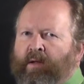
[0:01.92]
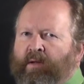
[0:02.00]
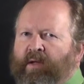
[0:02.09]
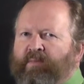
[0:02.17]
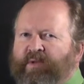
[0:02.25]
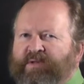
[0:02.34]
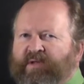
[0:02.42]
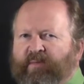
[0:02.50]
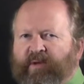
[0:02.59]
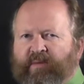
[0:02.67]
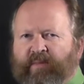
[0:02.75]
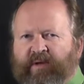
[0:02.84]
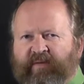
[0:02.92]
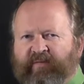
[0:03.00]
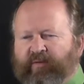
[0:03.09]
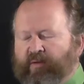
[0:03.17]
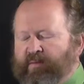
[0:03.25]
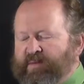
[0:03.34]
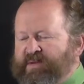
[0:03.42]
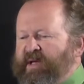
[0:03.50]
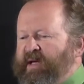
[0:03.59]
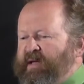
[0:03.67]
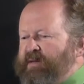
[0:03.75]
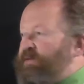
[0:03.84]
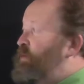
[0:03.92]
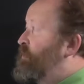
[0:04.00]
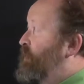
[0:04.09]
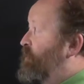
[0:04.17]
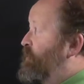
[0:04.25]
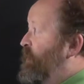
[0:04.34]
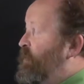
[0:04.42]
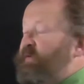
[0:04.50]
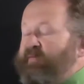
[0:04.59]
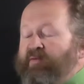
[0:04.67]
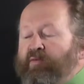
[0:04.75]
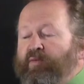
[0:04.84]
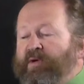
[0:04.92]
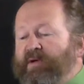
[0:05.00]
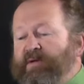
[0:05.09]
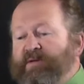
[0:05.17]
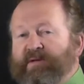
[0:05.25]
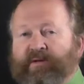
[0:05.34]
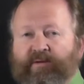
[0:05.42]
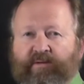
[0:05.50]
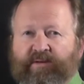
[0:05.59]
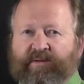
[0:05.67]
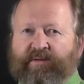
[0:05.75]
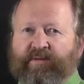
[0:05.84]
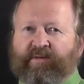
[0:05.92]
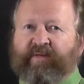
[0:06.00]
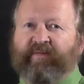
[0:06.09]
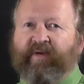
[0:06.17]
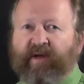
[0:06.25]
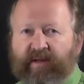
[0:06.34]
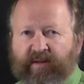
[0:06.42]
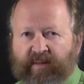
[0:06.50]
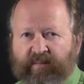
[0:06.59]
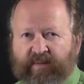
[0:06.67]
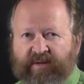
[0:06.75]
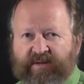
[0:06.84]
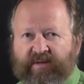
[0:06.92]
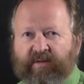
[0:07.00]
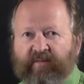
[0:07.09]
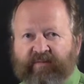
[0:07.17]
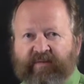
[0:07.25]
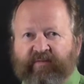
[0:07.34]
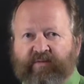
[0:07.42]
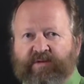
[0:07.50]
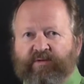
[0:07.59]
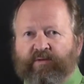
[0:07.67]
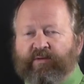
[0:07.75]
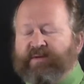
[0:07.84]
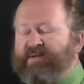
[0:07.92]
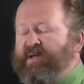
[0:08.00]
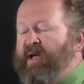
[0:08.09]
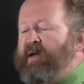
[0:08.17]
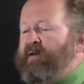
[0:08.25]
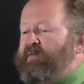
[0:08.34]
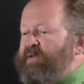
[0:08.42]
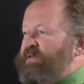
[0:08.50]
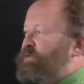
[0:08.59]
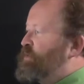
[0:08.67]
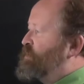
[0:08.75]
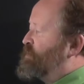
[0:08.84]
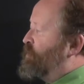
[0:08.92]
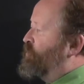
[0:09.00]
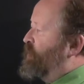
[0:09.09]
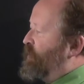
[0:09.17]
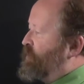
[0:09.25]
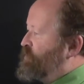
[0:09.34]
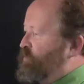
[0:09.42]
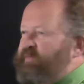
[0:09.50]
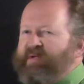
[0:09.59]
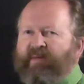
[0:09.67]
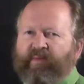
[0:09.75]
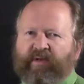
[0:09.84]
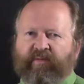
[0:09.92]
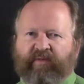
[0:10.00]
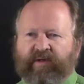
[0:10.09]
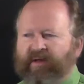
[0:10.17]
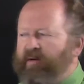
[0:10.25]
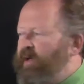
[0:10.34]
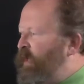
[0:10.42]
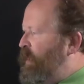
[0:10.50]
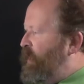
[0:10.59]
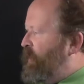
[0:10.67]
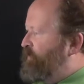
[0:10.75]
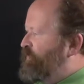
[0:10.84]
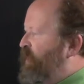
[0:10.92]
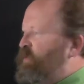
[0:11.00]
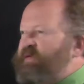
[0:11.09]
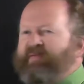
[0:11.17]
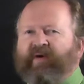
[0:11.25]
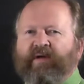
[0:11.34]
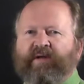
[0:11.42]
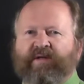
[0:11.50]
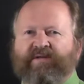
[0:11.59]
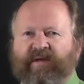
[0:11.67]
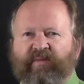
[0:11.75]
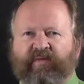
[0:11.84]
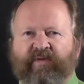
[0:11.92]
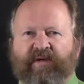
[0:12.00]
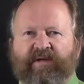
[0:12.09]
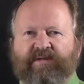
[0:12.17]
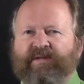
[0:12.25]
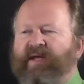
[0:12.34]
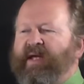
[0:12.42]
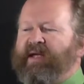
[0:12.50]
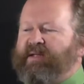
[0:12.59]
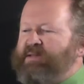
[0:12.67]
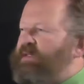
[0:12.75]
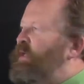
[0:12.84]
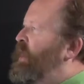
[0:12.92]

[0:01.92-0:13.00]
Numbers come in many forms, and there are many different words used to define numbers of different sorts. This is just a quick sort of 10-minute video defining some of these, and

## [Exercise prompt]
Repeat every record exactly, but not the pictures.

## [Written response]
[0:01.92]
[0:02.00]
[0:02.09]
[0:02.17]
[0:02.25]
[0:02.34]
[0:02.42]
[0:02.50]
[0:02.59]
[0:02.67]
[0:02.75]
[0:02.84]
[0:02.92]
[0:03.00]
[0:03.09]
[0:03.17]
[0:03.25]
[0:03.34]
[0:03.42]
[0:03.50]
[0:03.59]
[0:03.67]
[0:03.75]
[0:03.84]
[0:03.92]
[0:04.00]
[0:04.09]
[0:04.17]
[0:04.25]
[0:04.34]
[0:04.42]
[0:04.50]
[0:04.59]
[0:04.67]
[0:04.75]
[0:04.84]
[0:04.92]
[0:05.00]
[0:05.09]
[0:05.17]
[0:05.25]
[0:05.34]
[0:05.42]
[0:05.50]
[0:05.59]
[0:05.67]
[0:05.75]
[0:05.84]
[0:05.92]
[0:06.00]
[0:06.09]
[0:06.17]
[0:06.25]
[0:06.34]
[0:06.42]
[0:06.50]
[0:06.59]
[0:06.67]
[0:06.75]
[0:06.84]
[0:06.92]
[0:07.00]
[0:07.09]
[0:07.17]
[0:07.25]
[0:07.34]
[0:07.42]
[0:07.50]
[0:07.59]
[0:07.67]
[0:07.75]
[0:07.84]
[0:07.92]
[0:08.00]
[0:08.09]
[0:08.17]
[0:08.25]
[0:08.34]
[0:08.42]
[0:08.50]
[0:08.59]
[0:08.67]
[0:08.75]
[0:08.84]
[0:08.92]
[0:09.00]
[0:09.09]
[0:09.17]
[0:09.25]
[0:09.34]
[0:09.42]
[0:09.50]
[0:09.59]
[0:09.67]
[0:09.75]
[0:09.84]
[0:09.92]
[0:10.00]
[0:10.09]
[0:10.17]
[0:10.25]
[0:10.34]
[0:10.42]
[0:10.50]
[0:10.59]
[0:10.67]
[0:10.75]
[0:10.84]
[0:10.92]
[0:11.00]
[0:11.09]
[0:11.17]
[0:11.25]
[0:11.34]
[0:11.42]
[0:11.50]
[0:11.59]
[0:11.67]
[0:11.75]
[0:11.84]
[0:11.92]
[0:12.00]
[0:12.09]
[0:12.17]
[0:12.25]
[0:12.34]
[0:12.42]
[0:12.50]
[0:12.59]
[0:12.67]
[0:12.75]
[0:12.84]
[0:12.92]

[0:01.92-0:13.00]
Numbers come in many forms, and there are many different words used to define numbers of different sorts. This is just a quick sort of 10-minute video defining some of these, and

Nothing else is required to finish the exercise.